■ **TASK STATEMENT**
Only those lines in the data below from the line containing "Silent video, 20 frames per second." through the line containing "Verbatim transcript: Each", both included, should be restated word for word.

■ **EXTRACTED DATA**
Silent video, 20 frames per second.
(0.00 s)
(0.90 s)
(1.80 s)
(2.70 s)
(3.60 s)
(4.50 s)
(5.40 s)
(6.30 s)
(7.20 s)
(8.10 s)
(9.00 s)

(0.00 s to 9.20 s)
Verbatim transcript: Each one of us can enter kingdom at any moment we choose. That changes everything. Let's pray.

---

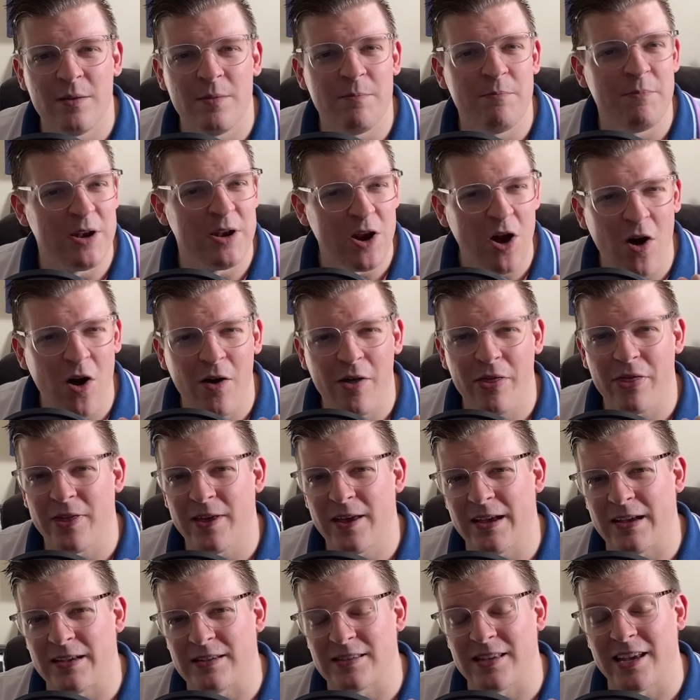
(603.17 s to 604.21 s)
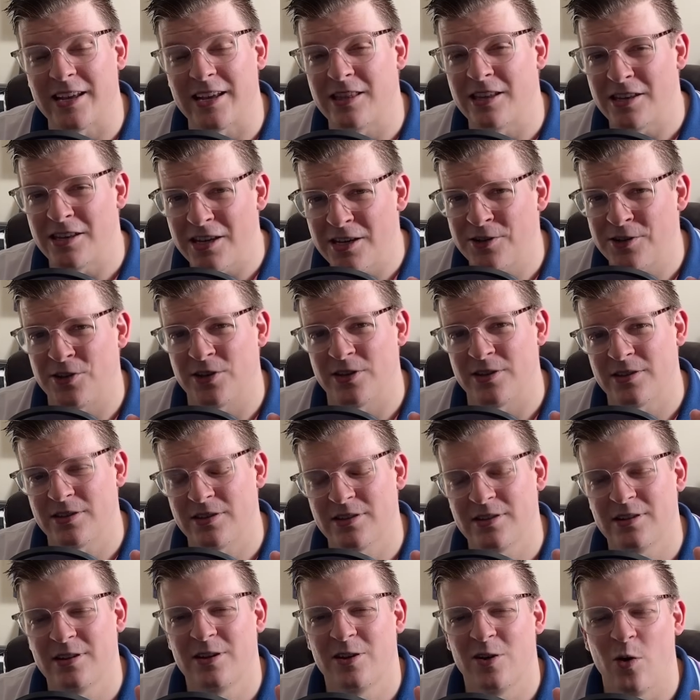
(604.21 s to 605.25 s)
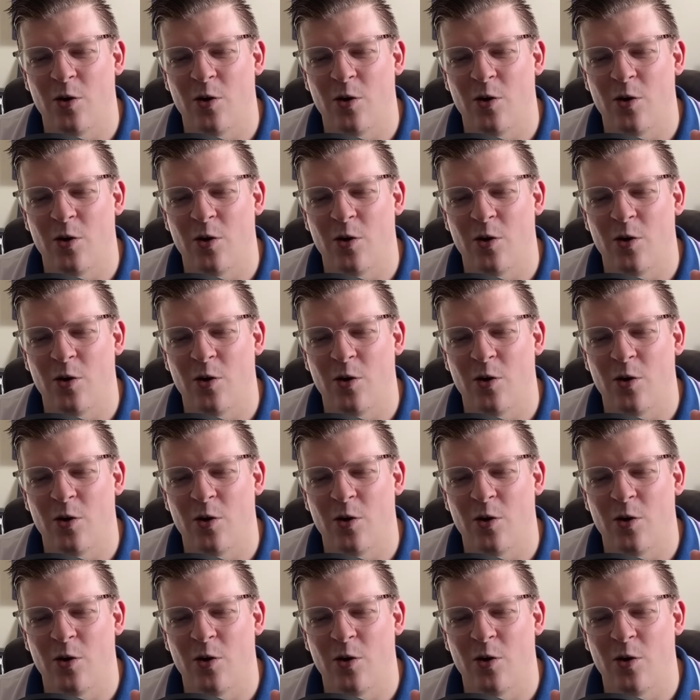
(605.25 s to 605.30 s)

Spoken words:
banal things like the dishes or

---

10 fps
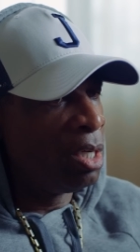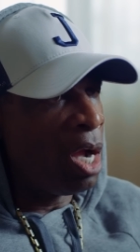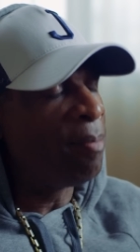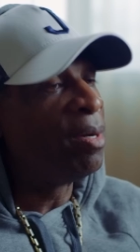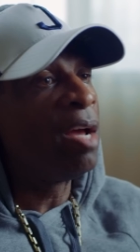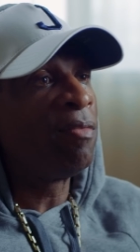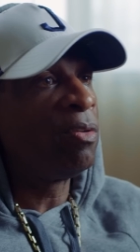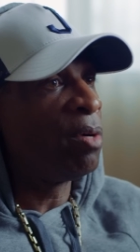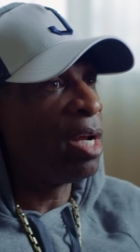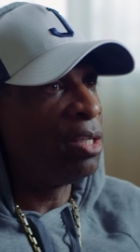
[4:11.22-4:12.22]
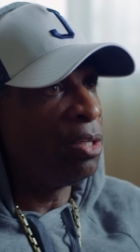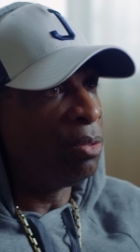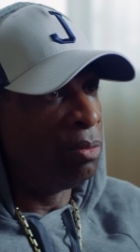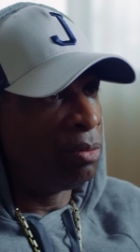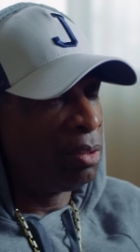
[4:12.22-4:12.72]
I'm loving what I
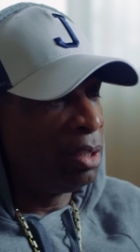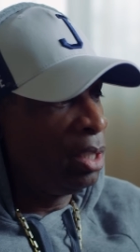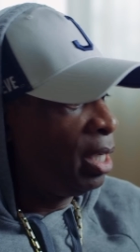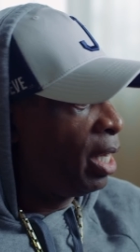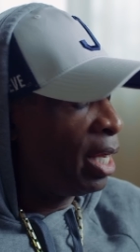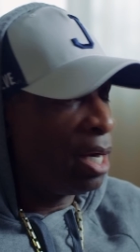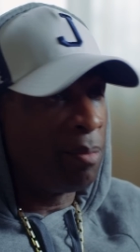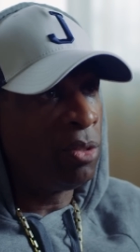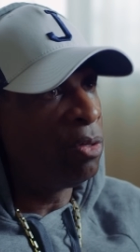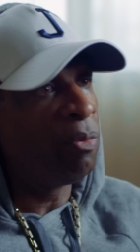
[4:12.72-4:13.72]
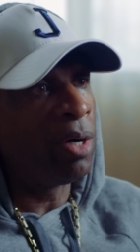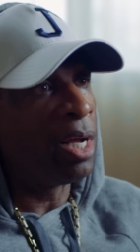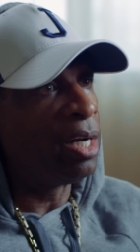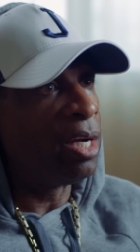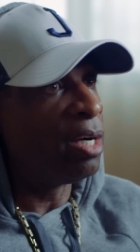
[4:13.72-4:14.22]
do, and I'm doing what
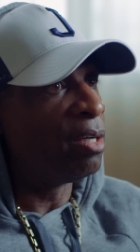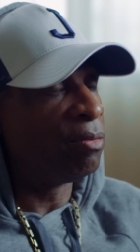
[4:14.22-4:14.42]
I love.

■ **RESULT OF THIS EXERCISE**
Silent video, 20 frames per second.
(0.00 s)
(0.90 s)
(1.80 s)
(2.70 s)
(3.60 s)
(4.50 s)
(5.40 s)
(6.30 s)
(7.20 s)
(8.10 s)
(9.00 s)

(0.00 s to 9.20 s)
Verbatim transcript: Each one of us can enter kingdom at any moment we choose. That changes everything. Let's pray.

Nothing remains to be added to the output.